PSN Review – Datura
Datura in the real world, is a genus of flowering plants known for its psychotropic toxins, often causing hallucinations, delirium, even death. A fitting title for the “game”, because after playing through it, I’m left wondering what the hell just happened.
I’m loosely calling it a game, because it’s more of an experience. And it’s an open, deeply psychological experience that’s completely up for interpretation. Even when you’re done with it, you may still not fully understand the series of events that have taken place, why they’re happening, or what they stand for. I’m still trying to make sense of it all my self.
At times, Datura‘s foggy, wooded landscape can be peaceful and serene. But underlying that beauty is pure insanity—just like the flower itself.
The games starts on a hospital gurney. It’s dark, but you can see electrodes on your chest with connecting wires leading to a heart monitor. Using the PlayStation Move, your hand reaches to remove the electrodes from you chest, tossing them to the side. The screen goes black, and you awaken in a misty forest, filled with white-barked trees, fallen leaves, insects, butterflies, and Datura moonflowers. It’s all very strange, but I assure you, that’s the least odd scene in the two hours it takes to complete Datura.
Datura can be played using the Dualshock 3, but it’s meant to be played using the PlayStation Move, as it’s more natural to mimic the hand’s movements. The entire game is played as this unattached floating hand, using realistic gestures to interact with the environment. It’s also meant to be played through to completion in one sitting in order to fully take in the experience.
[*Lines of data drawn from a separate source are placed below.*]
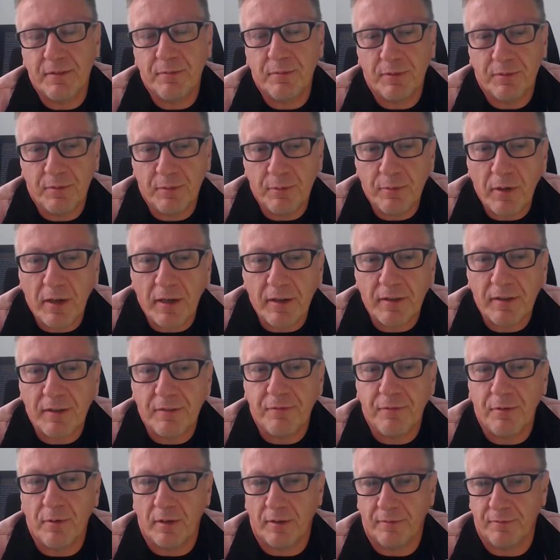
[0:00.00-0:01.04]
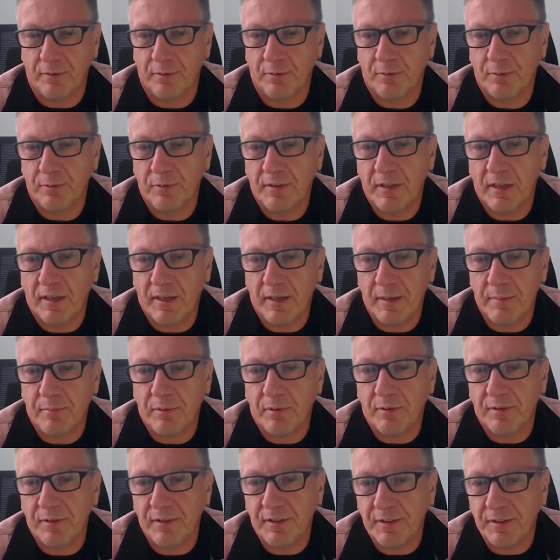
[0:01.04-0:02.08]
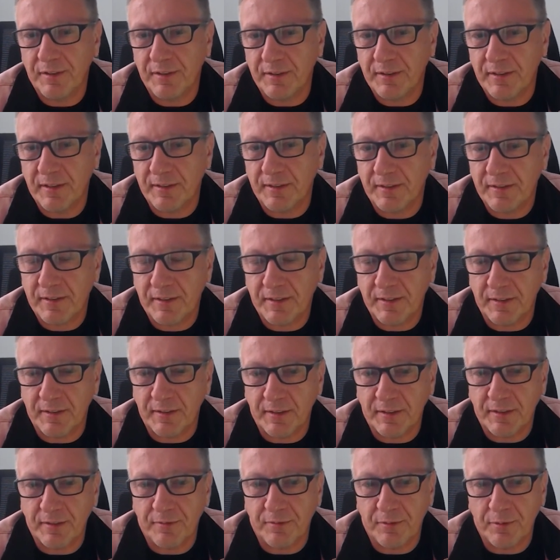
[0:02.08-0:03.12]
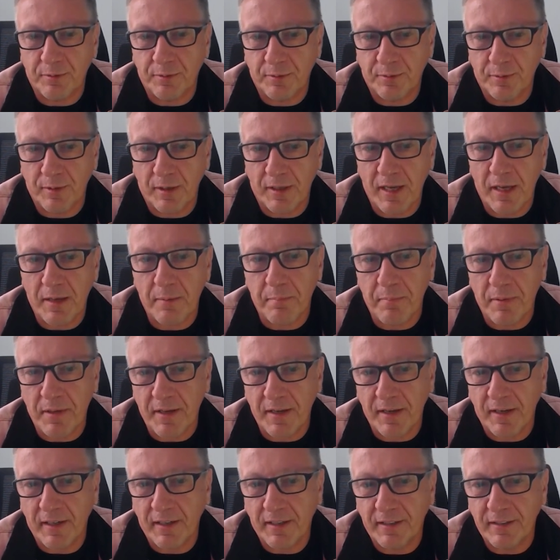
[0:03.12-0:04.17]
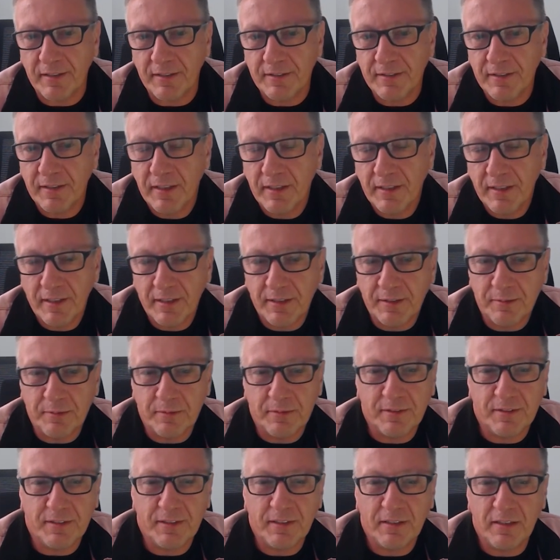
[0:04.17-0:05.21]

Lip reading: if you have a good library that can give you APIs, you still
But because the movements with the hand are done by making natural gestures with the Move, actual movement like walking and turning in place is frustratingly clunky. Visual cues are added in an attempt to simplify things, however, you still end up wasting too much time trying to get the game to do what you want it to. You do eventually get the hang of it, but by that time the game’s almost over. At least the second playthrough will be more fluid.
And play a second time you will. Each of the eight main events you encounter give you a choice—bad or good, represented by the insects or butterflies; or on your map by a black or a white circle. The choices you make effect the outcome, and therefore, how you interpret the experience.
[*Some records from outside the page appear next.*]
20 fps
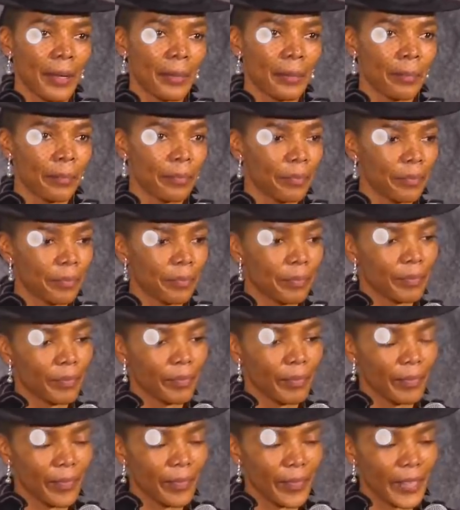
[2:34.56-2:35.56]
And as
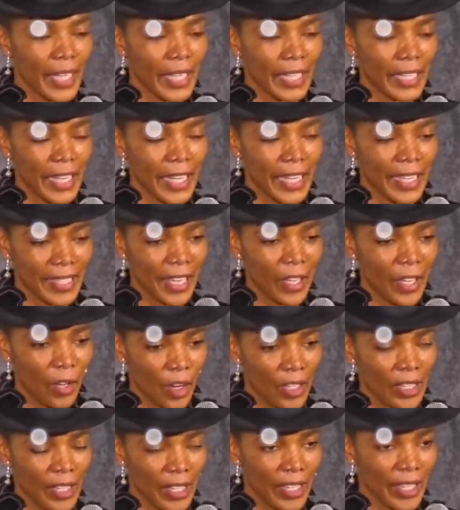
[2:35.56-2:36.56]
I got there,
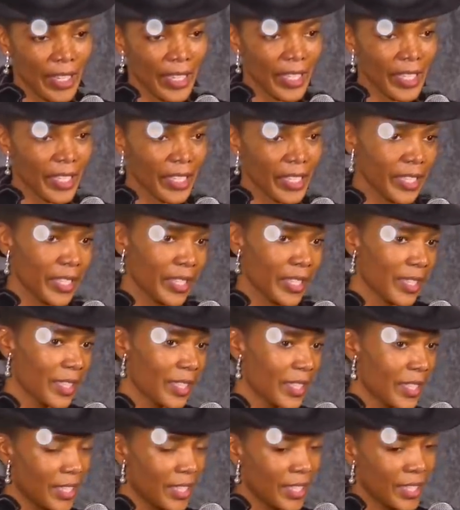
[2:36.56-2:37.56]
he
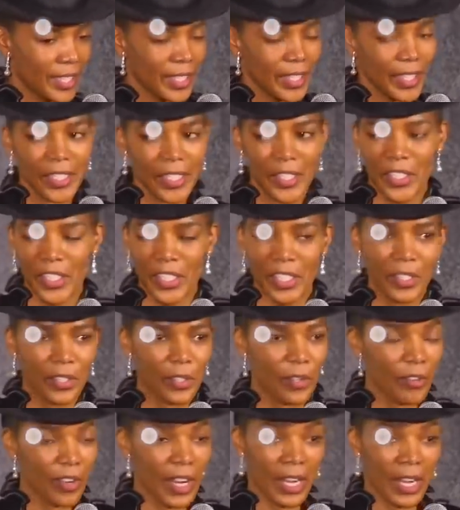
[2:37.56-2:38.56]
turned around
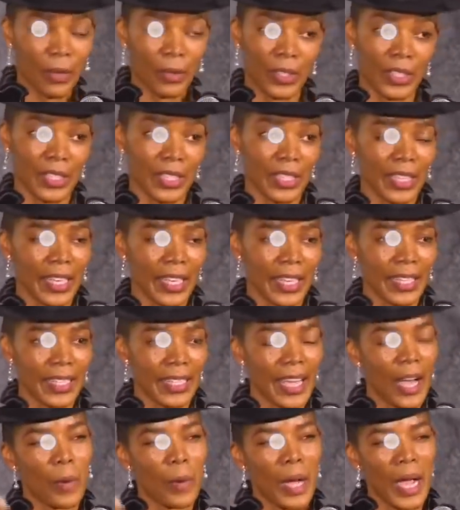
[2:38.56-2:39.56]
and our
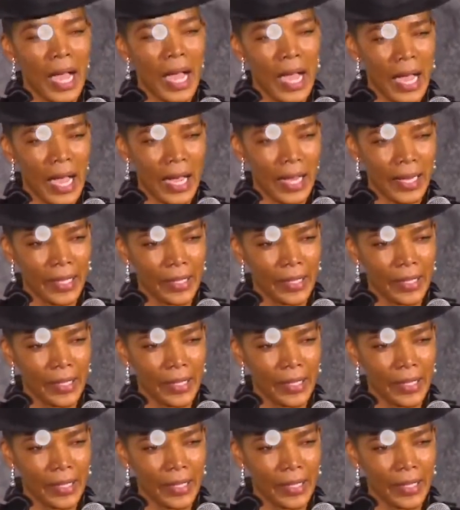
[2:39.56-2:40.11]
eyes locked.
Despite having this replayability, the two-hour length makes Datura a hard sell at $9.99. Still, I do recommend trying this unusual, unique psychological experience, if only to see what it’s all about and to try and figure out what I means to you—even if it is accompanied by overly frustrating, cumbersome controls.
Note: If you happen to own a Sony HMZ-T1 “wearable HDTV” headset and two PlayStation Move controllers, then Datura is a must-own. The combination of Datura, a PlayStation Move in one hand, and the other attached to the headset for precise head-tracking, creates a true virtual reality experience.
PlayStation LifeStyle’s Final Score
+ Unique, insane, beautiful, and thrilling.
– Controls get in the way of enjoyment.